Calls a callback at the arguments in index callbackPosition with the arguments specified in the "argumentsArray"

when using this you've to define a function signature as a callback in the argument list for a callback at index 2 .takes() function will be as, mocked.takes(10, 20, function(){})

mocked.calls(callbackPosition, argumentsArray)

fail()

If calls at very begining afterword any call on the mocked objects will fail Otherwise current mock method will fails someone called that.

mocked.fail()

times(count)

We can rule the mocked method to be called multiple times with same parameters Finally we can check that using above assert method;

mocked.times(repeatCount);

reset()

Reset all the rules and mocks created. And bring mocked object into a stage when it's created

mocked.reset()

ignore()

Ignore Some methods from the mocking behaviour

mocked.ignore()

Confirm

assert()

Checks whether rules we've defined using other methods were executed. If all the rules were executed return true, otherwise false.

    mocked.assert();

assertThrows()

Same as the mocked.assert() but throws an execption if rules breaks.

mocked.assertThrows();

Reasons for the fork

A pull request was submitted to the original maintainer of NodeMock but as no response has been received yet and as these changes may be useful to other Node.js projects, the fork was released.

Roadmap

The following features are currently in the roadmap:

  • Allow mock functions to execute an unlimited number of times, instead of limiting it to 1 execution by default or a defined number with times()
  • Automatic mocking of all methods in a given object

License

The MIT License

Permission is hereby granted, free of charge, to any person obtaining a copy of this software and associated documentation files (the "Software"), to deal in the Software without restriction, including without limitation the rights to use, copy, modify, merge, publish, distribute, sublicense, and/or sell copies of the Software, and to permit persons to whom the Software is furnished to do so, subject to the following conditions:

The above copyright notice and this permission notice shall be included in all copies or substantial portions of the Software.
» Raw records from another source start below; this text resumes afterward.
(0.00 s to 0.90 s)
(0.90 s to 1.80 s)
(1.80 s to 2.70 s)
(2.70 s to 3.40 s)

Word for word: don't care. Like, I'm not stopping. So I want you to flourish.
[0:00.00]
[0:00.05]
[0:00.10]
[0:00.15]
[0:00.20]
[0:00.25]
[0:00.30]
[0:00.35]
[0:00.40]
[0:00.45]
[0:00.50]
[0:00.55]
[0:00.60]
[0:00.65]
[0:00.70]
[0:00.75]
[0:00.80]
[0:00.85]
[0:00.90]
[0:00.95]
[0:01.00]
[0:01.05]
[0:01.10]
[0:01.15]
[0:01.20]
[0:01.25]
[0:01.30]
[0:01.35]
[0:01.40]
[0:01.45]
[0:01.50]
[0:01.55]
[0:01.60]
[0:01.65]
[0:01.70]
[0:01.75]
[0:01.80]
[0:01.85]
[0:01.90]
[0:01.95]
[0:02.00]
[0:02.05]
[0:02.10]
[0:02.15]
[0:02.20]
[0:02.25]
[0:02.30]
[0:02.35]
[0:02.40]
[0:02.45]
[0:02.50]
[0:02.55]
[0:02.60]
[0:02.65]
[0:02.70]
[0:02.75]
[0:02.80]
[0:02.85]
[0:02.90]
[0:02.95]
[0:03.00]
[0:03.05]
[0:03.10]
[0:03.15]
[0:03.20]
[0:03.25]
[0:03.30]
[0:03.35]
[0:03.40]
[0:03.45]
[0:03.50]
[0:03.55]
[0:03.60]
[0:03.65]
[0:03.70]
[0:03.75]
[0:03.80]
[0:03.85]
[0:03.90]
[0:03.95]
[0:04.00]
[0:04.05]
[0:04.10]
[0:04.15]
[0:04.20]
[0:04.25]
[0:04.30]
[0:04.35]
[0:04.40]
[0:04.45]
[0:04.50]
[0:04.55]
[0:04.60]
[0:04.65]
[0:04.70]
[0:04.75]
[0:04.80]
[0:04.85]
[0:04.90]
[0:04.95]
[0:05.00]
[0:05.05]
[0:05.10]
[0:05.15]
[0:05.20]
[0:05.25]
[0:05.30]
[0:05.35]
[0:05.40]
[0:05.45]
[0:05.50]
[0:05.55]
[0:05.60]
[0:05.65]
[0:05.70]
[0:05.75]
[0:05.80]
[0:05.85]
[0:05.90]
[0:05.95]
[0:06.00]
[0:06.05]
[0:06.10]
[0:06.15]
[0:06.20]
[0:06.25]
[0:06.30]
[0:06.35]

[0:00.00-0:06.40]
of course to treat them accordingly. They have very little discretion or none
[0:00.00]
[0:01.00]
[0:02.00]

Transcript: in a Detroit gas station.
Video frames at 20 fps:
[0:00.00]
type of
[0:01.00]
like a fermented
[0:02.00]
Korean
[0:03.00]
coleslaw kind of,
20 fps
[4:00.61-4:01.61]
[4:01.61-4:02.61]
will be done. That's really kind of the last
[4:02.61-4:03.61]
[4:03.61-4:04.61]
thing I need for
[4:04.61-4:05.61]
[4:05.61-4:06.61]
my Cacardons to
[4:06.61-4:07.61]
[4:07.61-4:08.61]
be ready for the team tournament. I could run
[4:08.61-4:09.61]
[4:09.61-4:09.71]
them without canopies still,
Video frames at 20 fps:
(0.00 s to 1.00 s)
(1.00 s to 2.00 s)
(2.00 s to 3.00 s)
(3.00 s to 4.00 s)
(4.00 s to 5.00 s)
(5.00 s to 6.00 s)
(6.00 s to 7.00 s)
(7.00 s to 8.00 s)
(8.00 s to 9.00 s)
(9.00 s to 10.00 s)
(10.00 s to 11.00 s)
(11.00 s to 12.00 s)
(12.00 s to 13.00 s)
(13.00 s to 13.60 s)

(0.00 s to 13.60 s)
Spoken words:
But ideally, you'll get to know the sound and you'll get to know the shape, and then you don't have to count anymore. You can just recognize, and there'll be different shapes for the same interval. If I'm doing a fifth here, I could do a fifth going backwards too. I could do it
THE SOFTWARE IS PROVIDED "AS IS", WITHOUT WARRANTY OF ANY KIND, EXPRESS OR IMPLIED, INCLUDING BUT NOT LIMITED TO THE WARRANTIES OF MERCHANTABILITY, FITNESS FOR A PARTICULAR PURPOSE AND NONINFRINGEMENT. IN NO EVENT SHALL THE AUTHORS OR COPYRIGHT HOLDERS BE LIABLE FOR ANY CLAIM, DAMAGES OR OTHER LIABILITY, WHETHER IN AN ACTION OF CONTRACT, TORT OR OTHERWISE, ARISING FROM, OUT OF OR IN CONNECTION WITH THE SOFTWARE OR THE USE OR OTHER DEALINGS IN THE SOFTWARE.